If, in my home, I want to experience what I did in the concert hall -- ok, then I try to figure out how to do that. (And, as @mahgister points out: there are a hundred interpretive acts which are between me and that moment: engineers, mastering, etc.) But in this enterprise, let me not fall into the trap that I’m "really" getting back to something "more real." That’s folly and, worse, obfuscation. But it makes for some great chest-beating online.

From my chair, in the context of audio reproduction, it’s a fallacy thinking something not achieved as an exact replica of an original event can’t represent, in variations or approximations of realness in a progressive manner, said event as an objective "something." Too many seem to believe that what can’t be emulated in every aspect in audio reproduction is in essence a venture suffused in subjectivity. I disagree. Let’s not confuse the philosophical distinction of "das ding an sich/für uns" (thing-in-itself/to-us) as anything applicable to audio; both the original event and final reproduction is an experience "für uns" anyway, so I’d leave whatever is "an sich" to mere speculation about the world’s supposed murky-mysterious, inherent true state.

@mahgister --

Thanks for the elaborations. Your posts are interesting and informative, but in the context of my previous reply I don't see a significant take-away from your writings to alter my basic position. 

Now no one listening music in a live event will hear the same exact TIMBRE experience , by the acoustic difference in time and timing of the waves and the specific location ... Even the violonist will hear his tonal playing timbre in a specific location no more truthfull or erroneous, no more objective nor subjective than any other position ...

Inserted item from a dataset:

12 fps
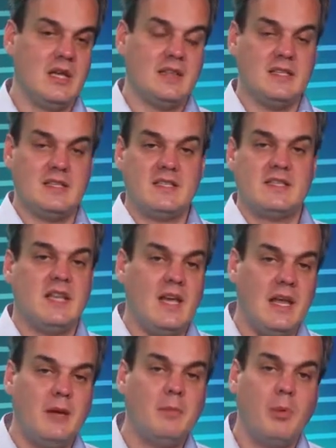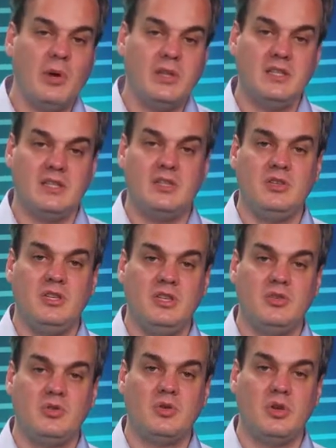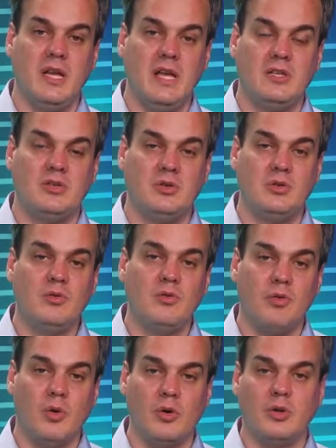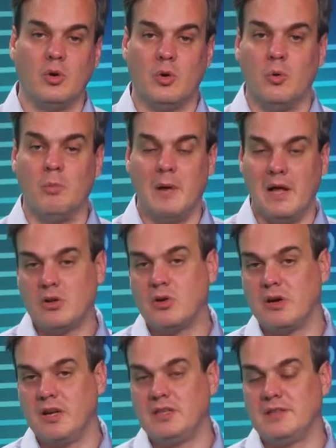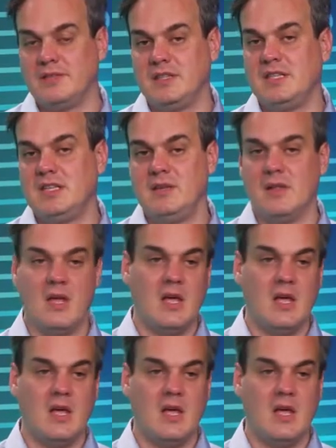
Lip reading: this is the endpoint that you need to connect to for your mail connectivity.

My point is: the exact same timbre experience isn't necessitated for one to still go by a reference that can be construed as objective. The differences in perception in different positions to an instrument (or orchestra as a whole) has us as a variable revolving around and at the same constituting a fixed it, but the variables in experience here isn't about perceiving different, isolated natures of experience, but rather subtle variations of the same. And of course, the violinist him- or herself will be treated to quite a different sonic experience, but that's not the intended point of reference in a recording (or live performance) that seeks to capture (or have us experience live) the presentation and totality of an entire orchestra. 

Then if you understand what i said above , we must distinguish the acoustic objective SPECIFIC perspective in location of any listener in the original live event and his subjective interpretation and the OBJECTIVE trade off choices of the recording engineer which will be transformed in an OBJECT ( music album ) and our own specific location and acoustic situation in our listening room ... Then there is no absolutely objective truthfulness in audio reproduction as you claimed , there is only a correlated set of links in a CHAIN of trade-off choices INTERPRETATION ...

Placing that much importance in the subjective experience and final interpretation as something that hinders a certain degree of "objective truthfulness," to me, is both misplaced and exaggerated. Remember, I'm not claiming we can have access to a perfect facsimile of a live event in its reproduced form at home, across the board among all of us, but it's still meaningful to pursue aspects of "realness" in reproduction that can actually be talked about as objective parameters. Sure, whether we sit closer to or further away to the back of the orchestra, left or right will have an impact, I'm not debating that. Indeed, everything you say about the interpretative nature and variations in coming about an experience as different individuals has merit as "observables," I just don't agree on the implications.